Однако я глубоко заблуждался, думая, что проблем не будет. Сначала я спокойно доехал до станции «Проспект мира», перешел на другую ветку, еще немного проехал и, напевая что-то себе под нос, уже собрался было выходить на «Сухаревской», но ее почему-то все никак не объявляли. Может, не на ту ветку сел? И Вальки рядом нет, никто не проведет за ручку. Нужно самому ориентироваться в чужом новом мире. В голове зашевелились нехорошие подозрения.

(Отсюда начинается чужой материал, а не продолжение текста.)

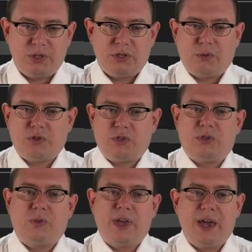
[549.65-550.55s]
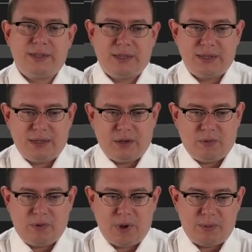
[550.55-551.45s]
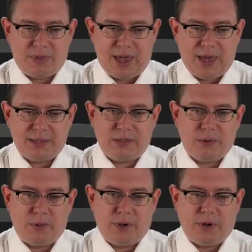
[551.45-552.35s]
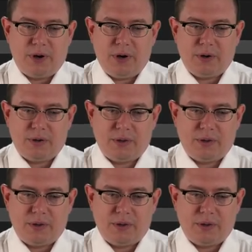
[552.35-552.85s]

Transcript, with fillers: So I'll just do that. Rewrite with add 0r.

На всякий случай я решил спросить у какой-то бабушки в платочке и плаще, держащей под мышкой болонку, где станция «Сухаревская», и услышал, что такой станции в метро вообще нет. Уже в отчаянии я спросил, как добраться до Института скорой помощи имени Склифосовского.
— Так тебе на «Колхозную»! — внезапно громким, уверенным и хорошо поставленным голосом сказала бабушка, наверное, бывшая преподавательница. — Проехал ты ее. Первый раз в Москве, что ли?
В Москве восьмидесятых? Да, первый раз. Сущая правда. Но не будешь же об этом говорить… «Колхозная?» Впервые слышу такое название.
— Сейчас «Красные ворота» будут, выйдешь и одну станцию назад проедешь. «Колхозная» будет, а там спросишь.
И тут меня осенило. Ну точно! Я, зумер, совершенно забыл, что раньше не только улицы, но и некоторые станции метро назывались совсем по-другому. Поблагодарив старушку, я доехал до «Колхозной», вышел наверх и довольно скоро добрался до места и подошел к регистратуре.
— Добрый день! — несмело сказал я, почему-то почувствовав себя маленьким нашкодившим детсадовцем перед воспитательницей. — Я к Матвею… Ремизову…
— А Вы ему кто? — бдительно поинтересовалась сотрудница регистратуры, молодая, но довольно суровая женщина в белом халате, окидывая меня взглядом с головы до ног. — И вообще: у нас карантин уже две недели. Никого не пускаем.